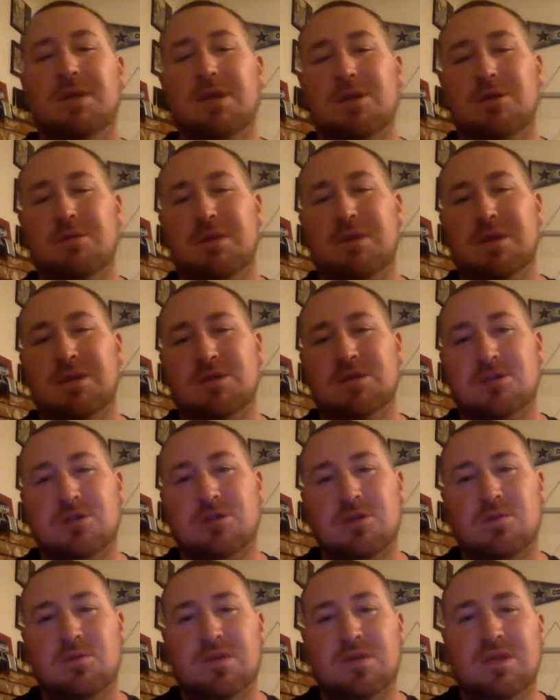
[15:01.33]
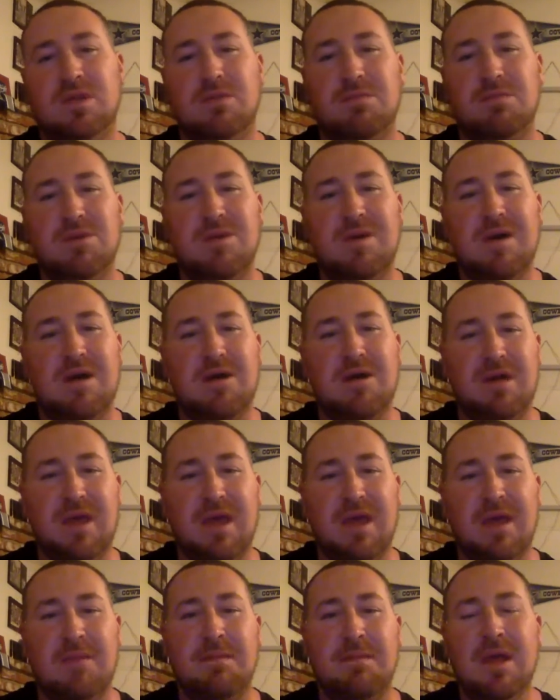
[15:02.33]
little bit concerned with the blowout
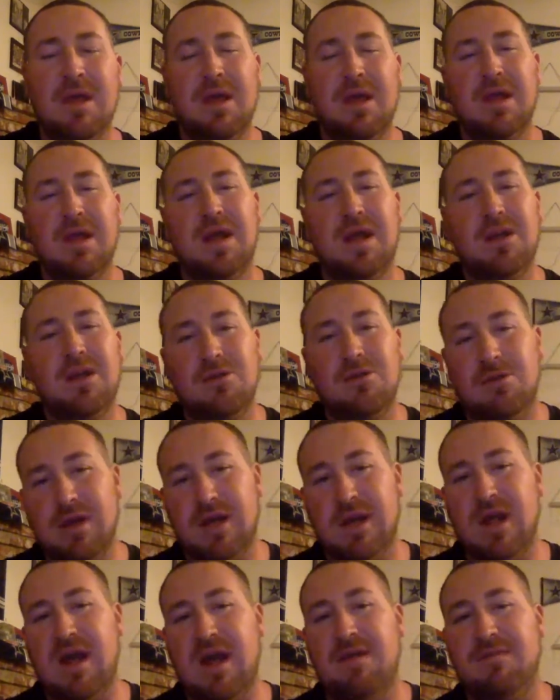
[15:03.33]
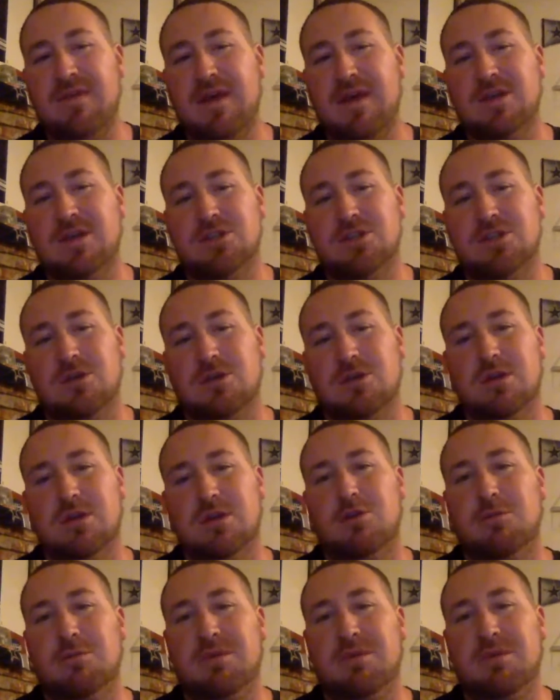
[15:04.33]
game. And I do kind of have that concern a
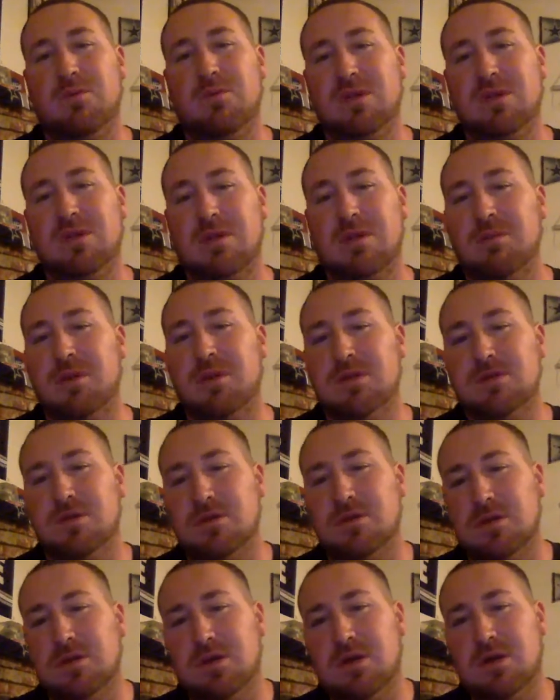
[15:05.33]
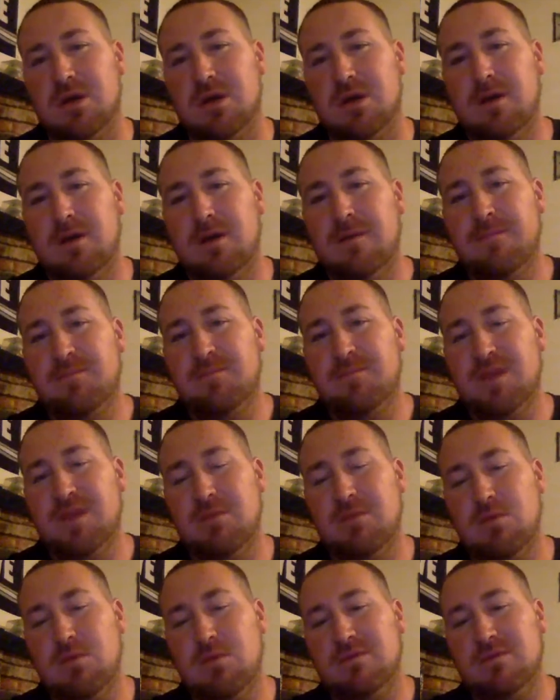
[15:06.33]
little bit with the Minnesota
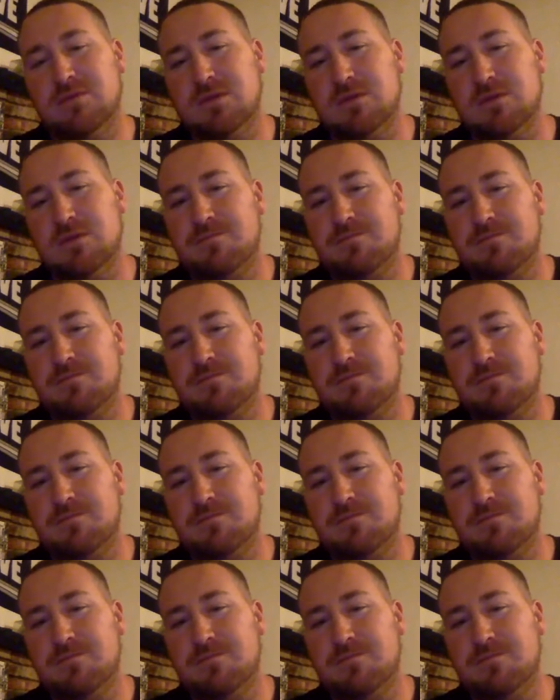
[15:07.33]
Timberwolves.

Action item: Only text belongs in the copy: repeat each line of the data exactly and leave out the pictures.

Result of this task:
[15:01.33]
[15:02.33]
little bit concerned with the blowout
[15:03.33]
[15:04.33]
game. And I do kind of have that concern a
[15:05.33]
[15:06.33]
little bit with the Minnesota
[15:07.33]
Timberwolves.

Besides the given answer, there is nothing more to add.